▶ _Supplied records_:
*** Begin section ***
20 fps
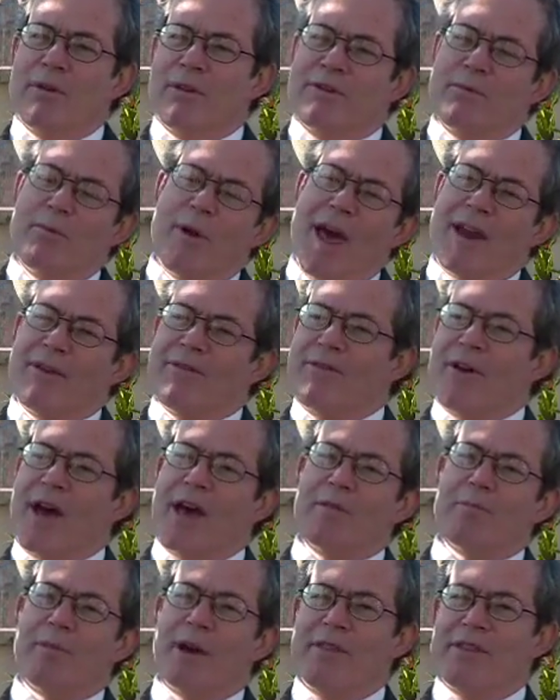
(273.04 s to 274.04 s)

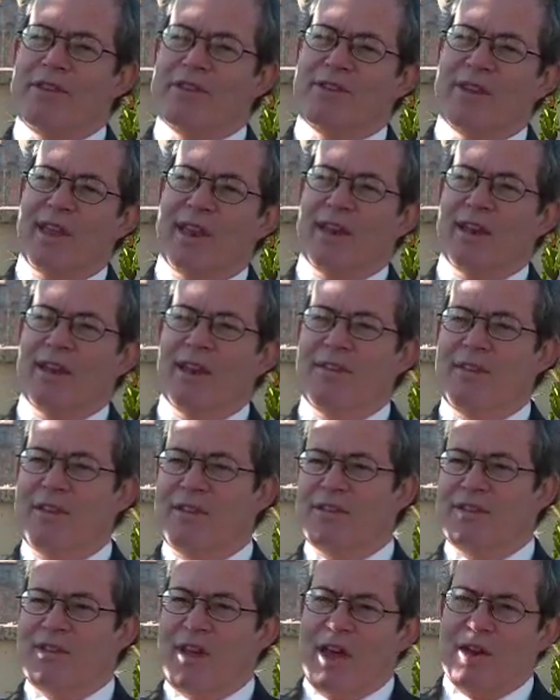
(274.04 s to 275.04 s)
ratified by the Senate and then
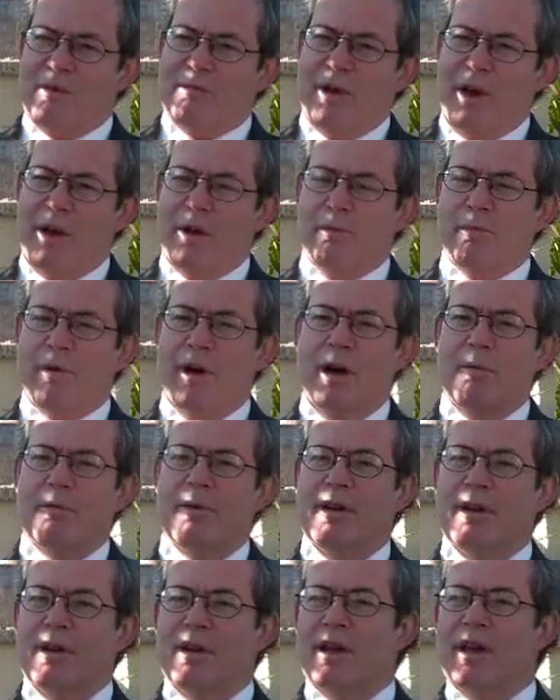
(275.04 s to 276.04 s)
signed by
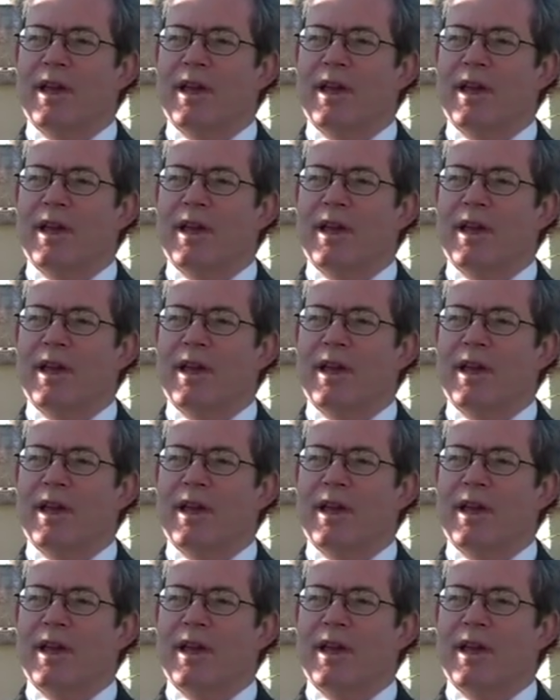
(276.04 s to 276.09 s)
Obama,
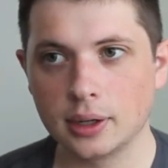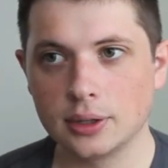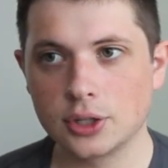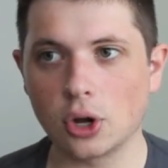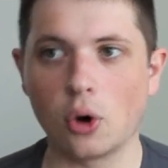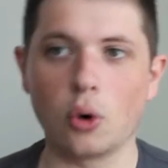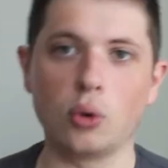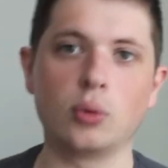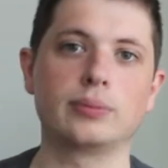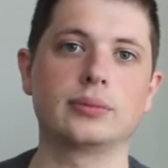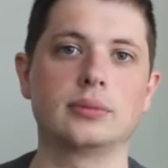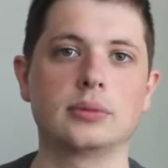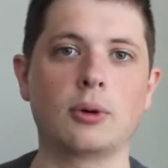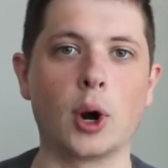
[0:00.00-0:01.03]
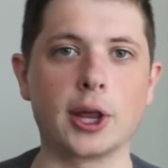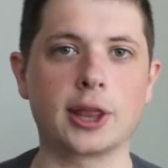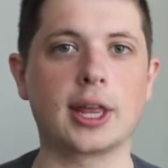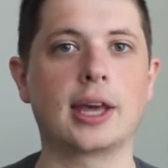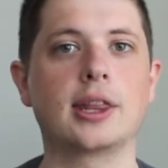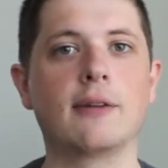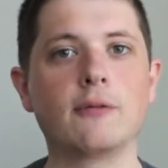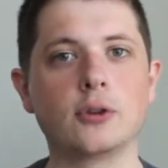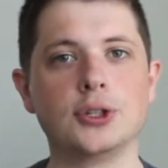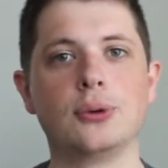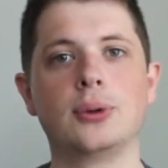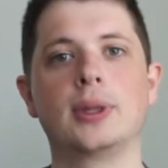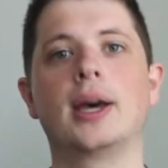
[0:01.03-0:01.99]
So I want to thank them for
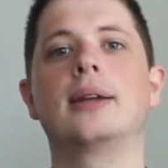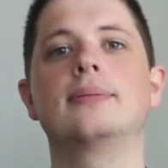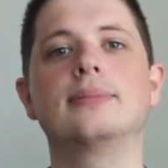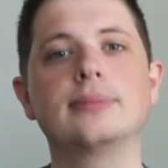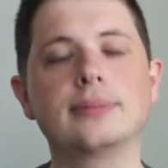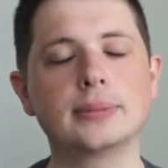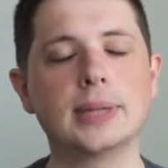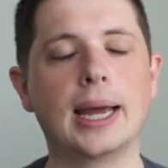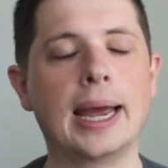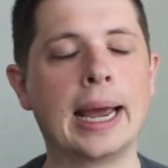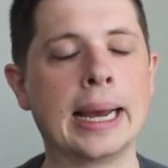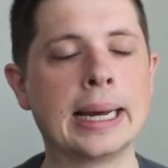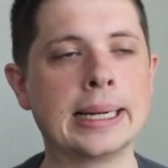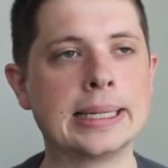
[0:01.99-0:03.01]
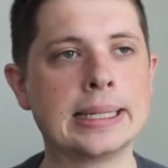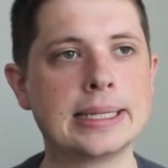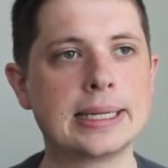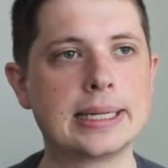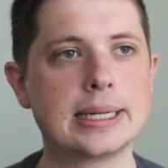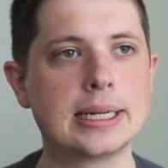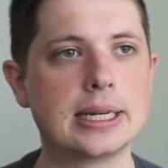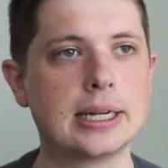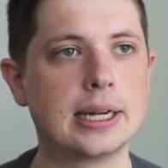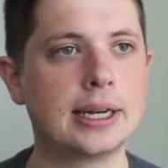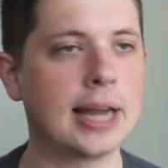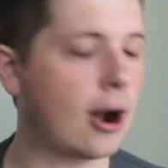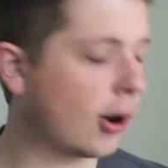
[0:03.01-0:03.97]
doing that. And
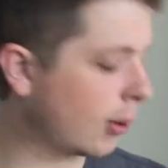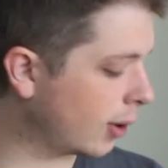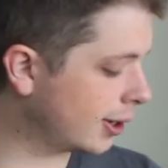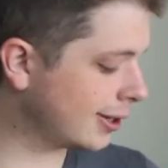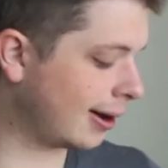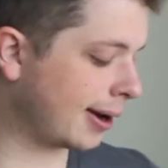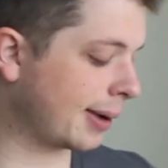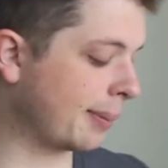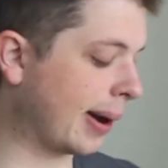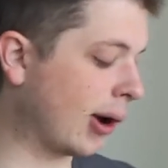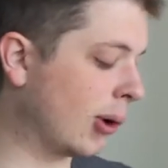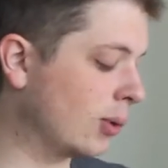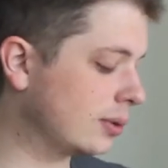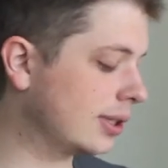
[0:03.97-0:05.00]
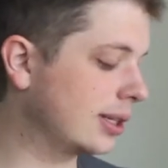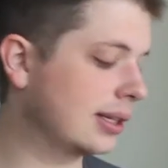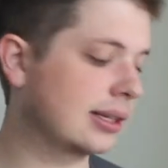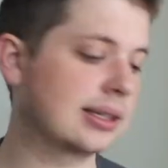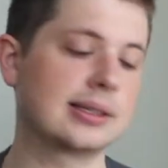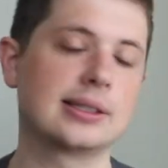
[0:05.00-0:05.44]
now I want to talk about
*** End section ***
▶ _Description of the task_: The answer is the complete set of records, copied exactly, with pictures omitted.

▶ _Exercise response_:
20 fps
(273.04 s to 274.04 s)

(274.04 s to 275.04 s)
ratified by the Senate and then
(275.04 s to 276.04 s)
signed by
(276.04 s to 276.09 s)
Obama,
[0:00.00-0:01.03]
[0:01.03-0:01.99]
So I want to thank them for
[0:01.99-0:03.01]
[0:03.01-0:03.97]
doing that. And
[0:03.97-0:05.00]
[0:05.00-0:05.44]
now I want to talk about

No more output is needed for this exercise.